IN PRAISE OF IDLENESS

Bertrand Russell is the philosopher I love the most, probably the thinker that most influenced my whole way of life. The title of this post is also the title of one of his best essay. It came to me while I was thinking on how to describe Vientiane state of mind. Maybe it suffice to express the whole of nothingness..
Laos is renown for this quietness that dominates life in all of it's aspects, so a capital city that incarnates this dimension is no surprise. But contradictions abound all around.
This is a Socialist country with a deep Buddhist soul. Language and culture are close to the Thai one, but the dynamism of evolution is left stranded right across the Mekong. French culture is still evident in every aspect, with baguettes, official international language, cafè on the corners, but is China that is really overtaking Vietnam as the new political wing on the country. And people are mild and gentle, yes, but capable of not forgiving the Hmong minorities 50 years after the war against America is finished. In fact still persecuting them now that are repatriated by the Thais.
But the overwhelming impression is this silent tranquillity in which life seems to happen somewhere else, hardly touching you. So strange in the heart of South East Asia, the place where everything seems to be evolving fast, everybody being on the run.

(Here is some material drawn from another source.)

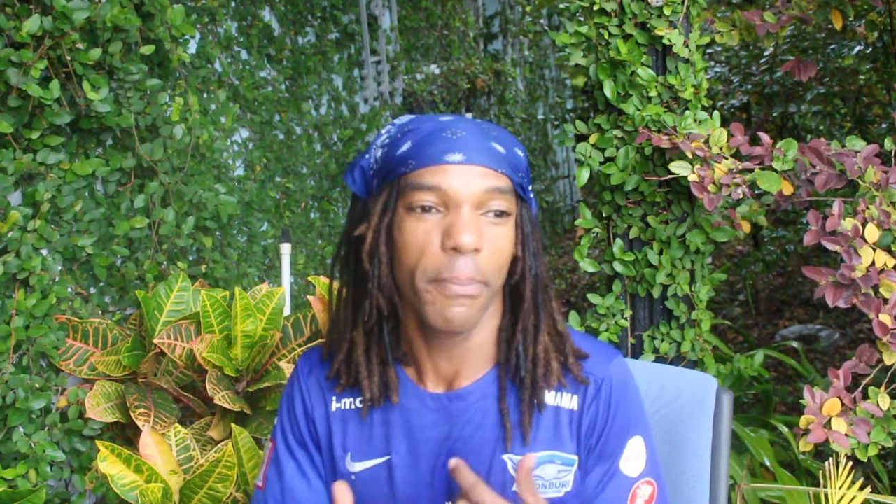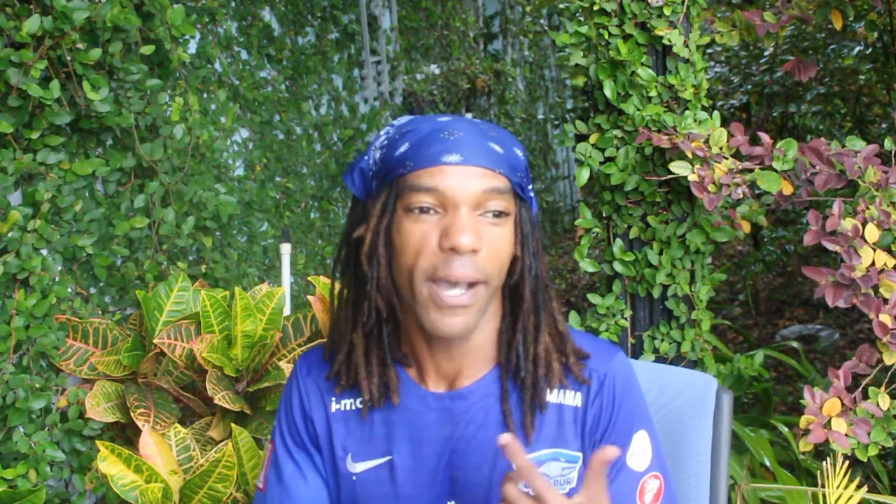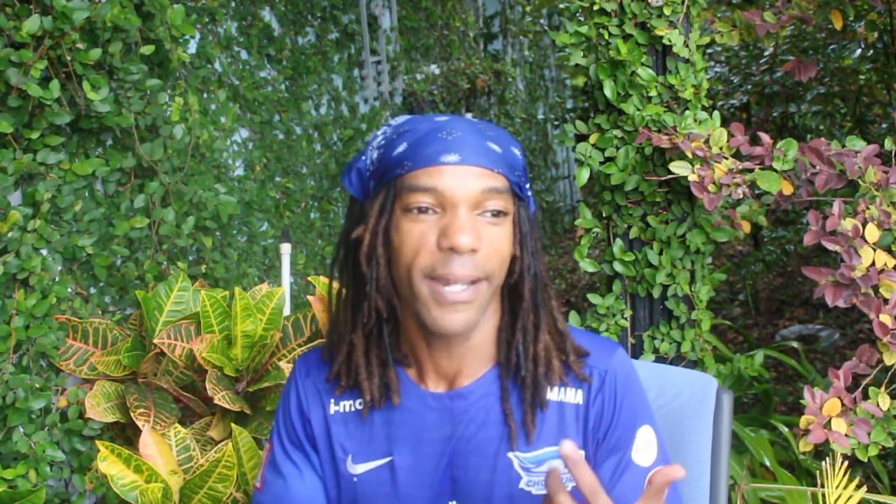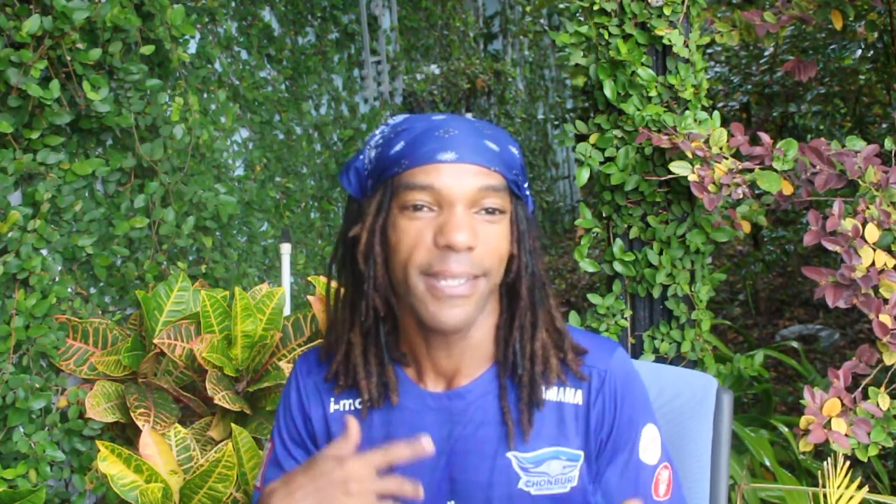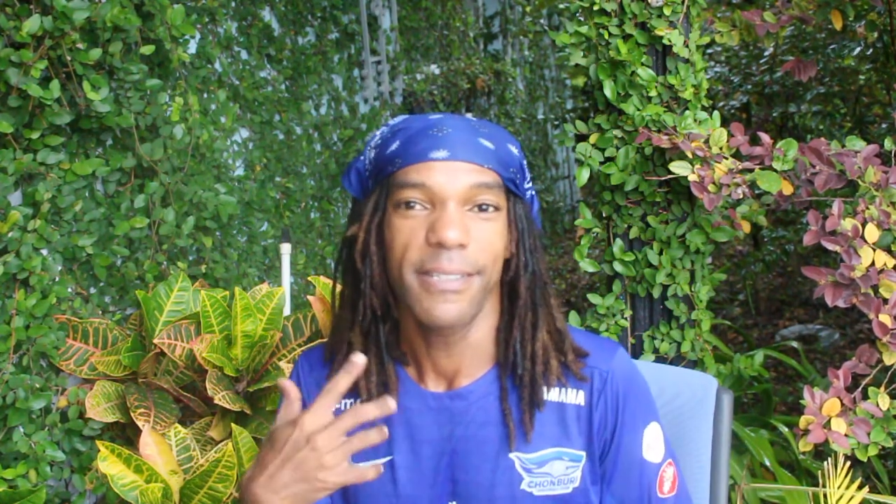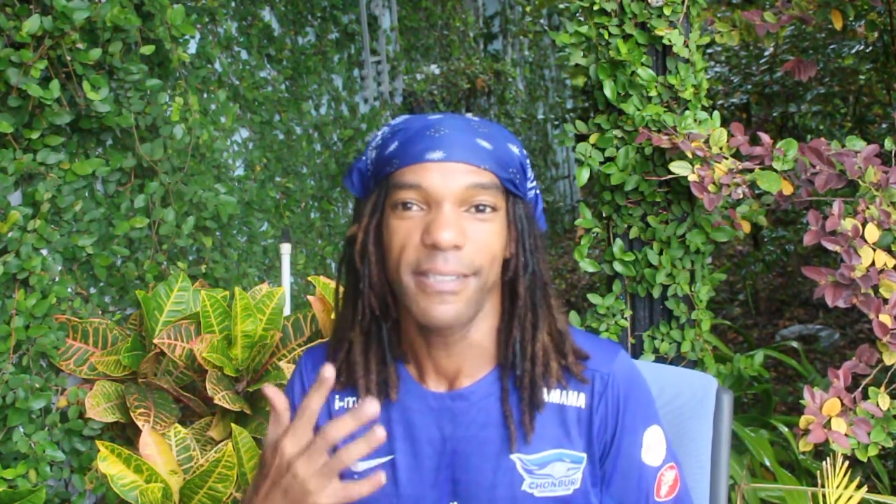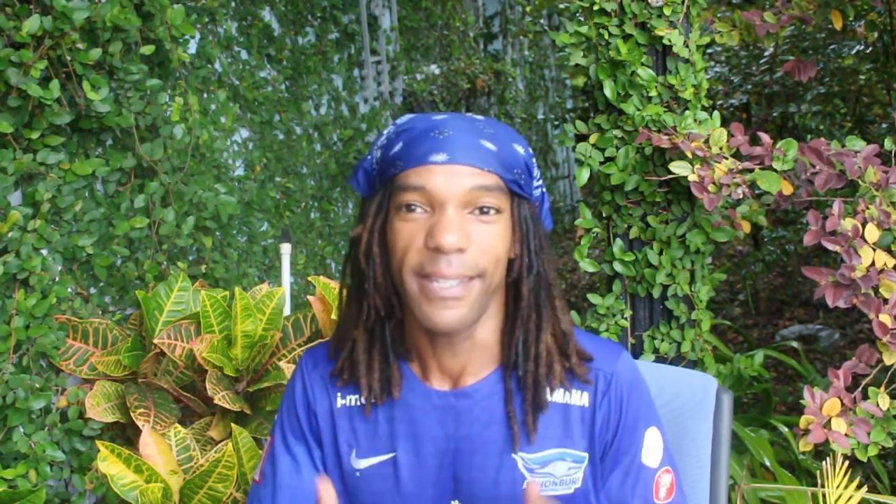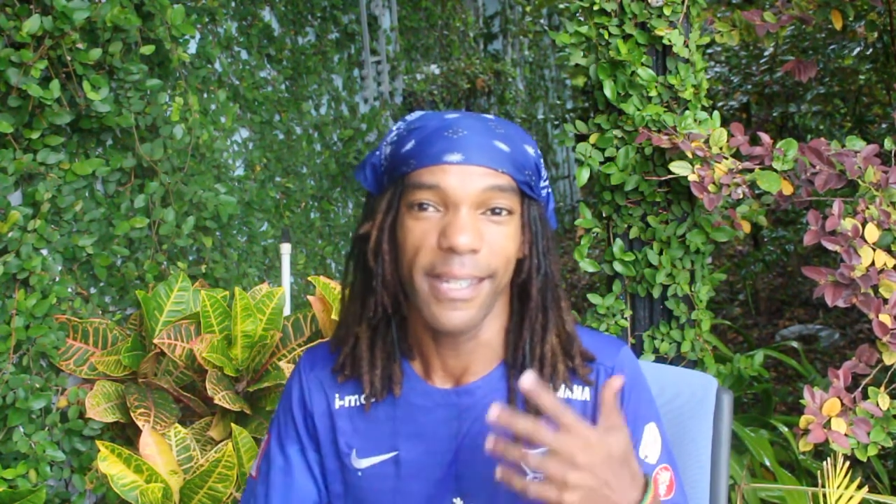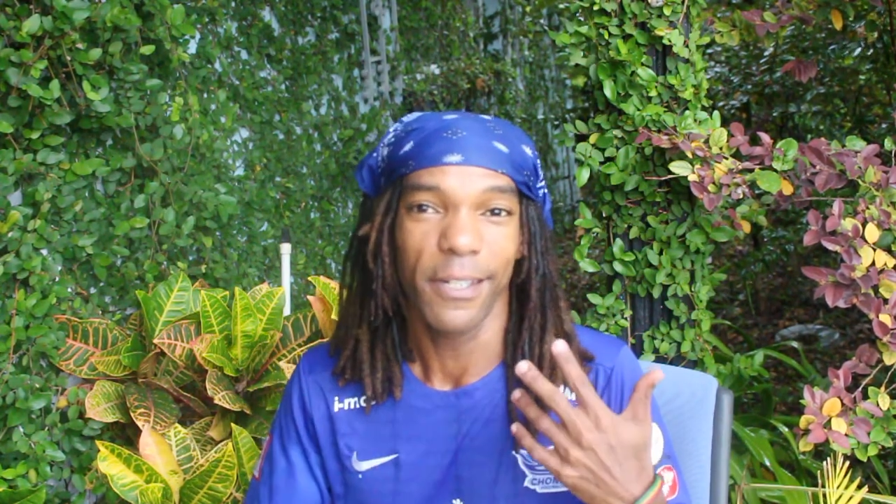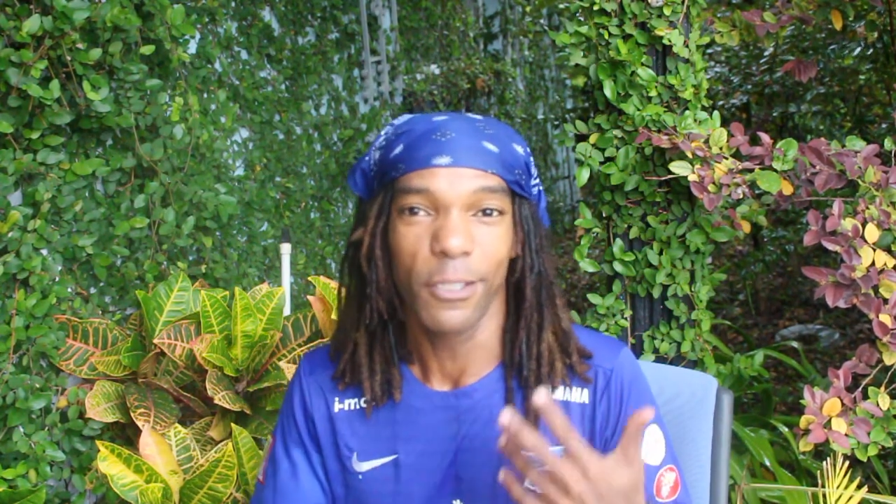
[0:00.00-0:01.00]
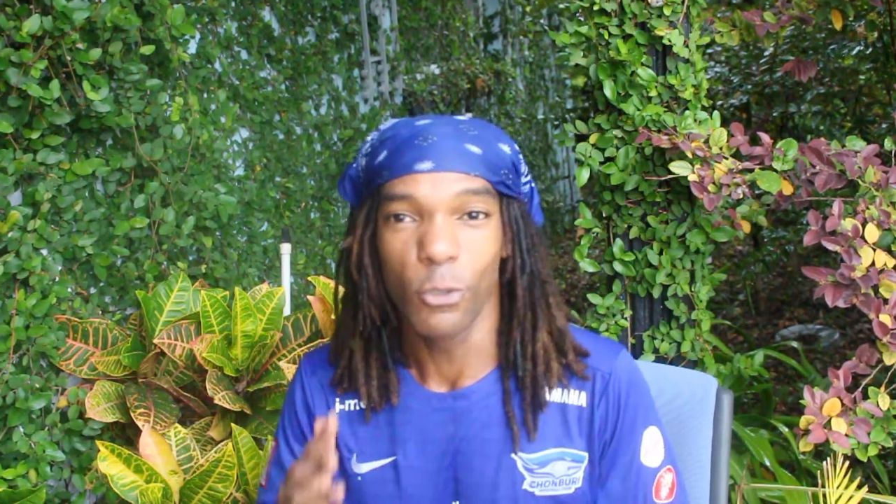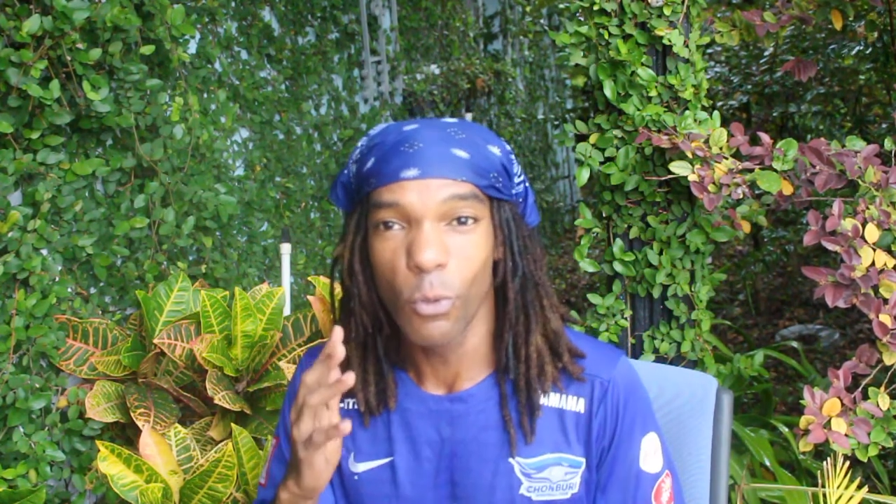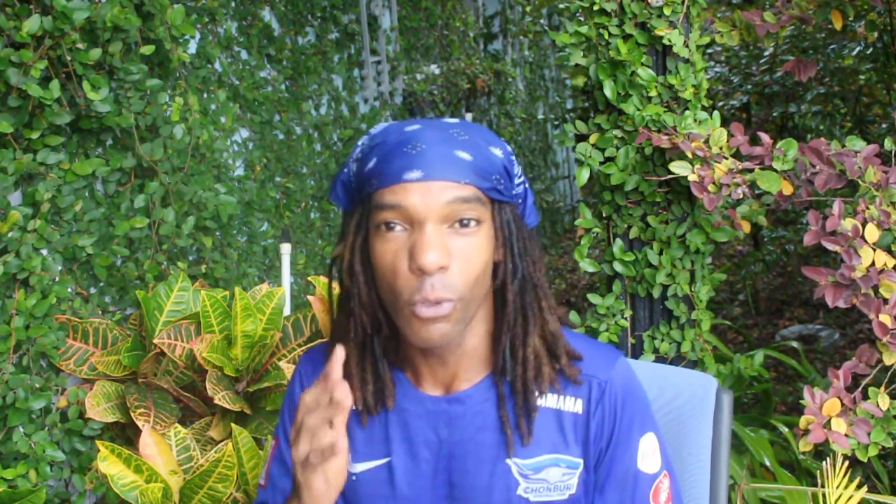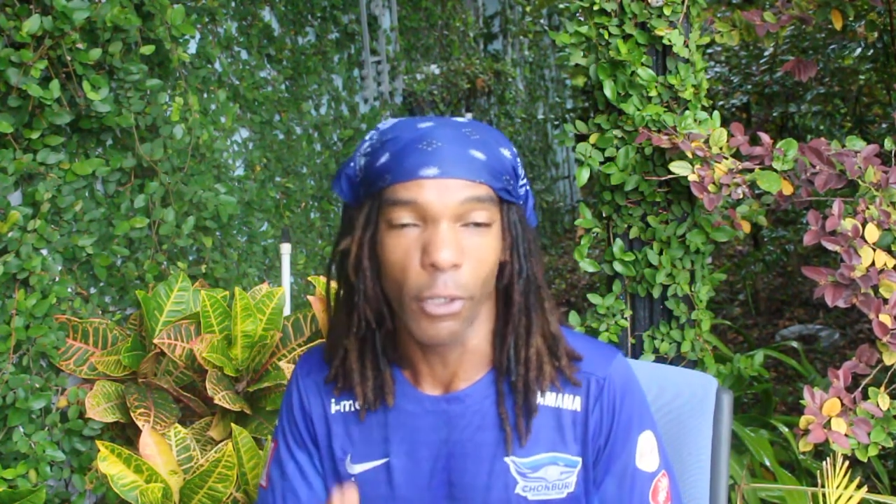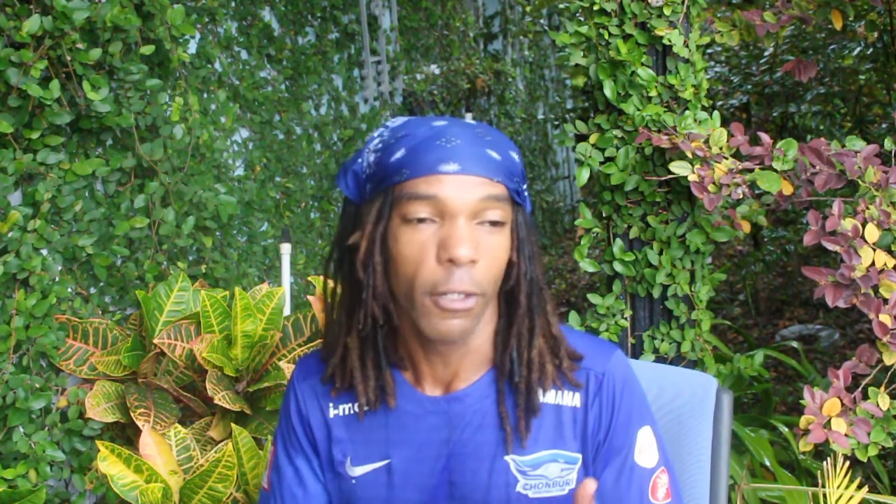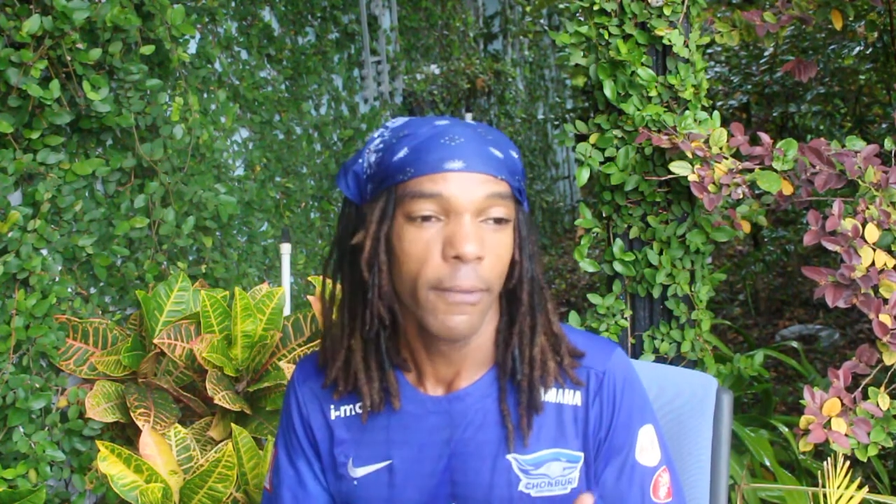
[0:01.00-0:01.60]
body to endure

Is not like the reflexive state of meditation foreseen by Russell: is more a condition of disillusioned acceptance of a condition in which your say has no relevance. More renounce then peace.
How will Laos enter our photo-journalistic project on the Mekong basin? Hard to say.. What they'll do about this fundamental component of their culture and economy will be decided by somebody else somewhere else.. So disarming..

Jan 1, 2010

MUST BE A VOCATION...

Last night I headed to Siam, the heart of the "glamorous" Bangkok, to participate the New Year celebration. Bottle and glasses on hand and all the classic paraphernalia ready. Thai dinner at the Paragon, walk down Sukhumvit road (only for pedestrians last night!) and almost at the epicentre of Central World.. Then the sound of a Buddhist prayer came out of Wat Pathum Wanaram Ratchaworawam, the temple surrounded today by gigantic shopping mall. What can I say, must be what remains of years shooting religious subjects, or an hidden vocation for the spiritual side, but I walked in to find a rare ceremony to celebrate not only the new year but rather the coincidence of the (bright, over standing) full moon.. The atmosphere was fantastic, the other side of some (rather subdued) pagan celebrations out on the road..
Well I made it back on Sukhumvit one minute before midnight, right on time to open the bottle and find myself wet with champagne and holy water from the monk's benediction.. And definitely happy for such a beginning!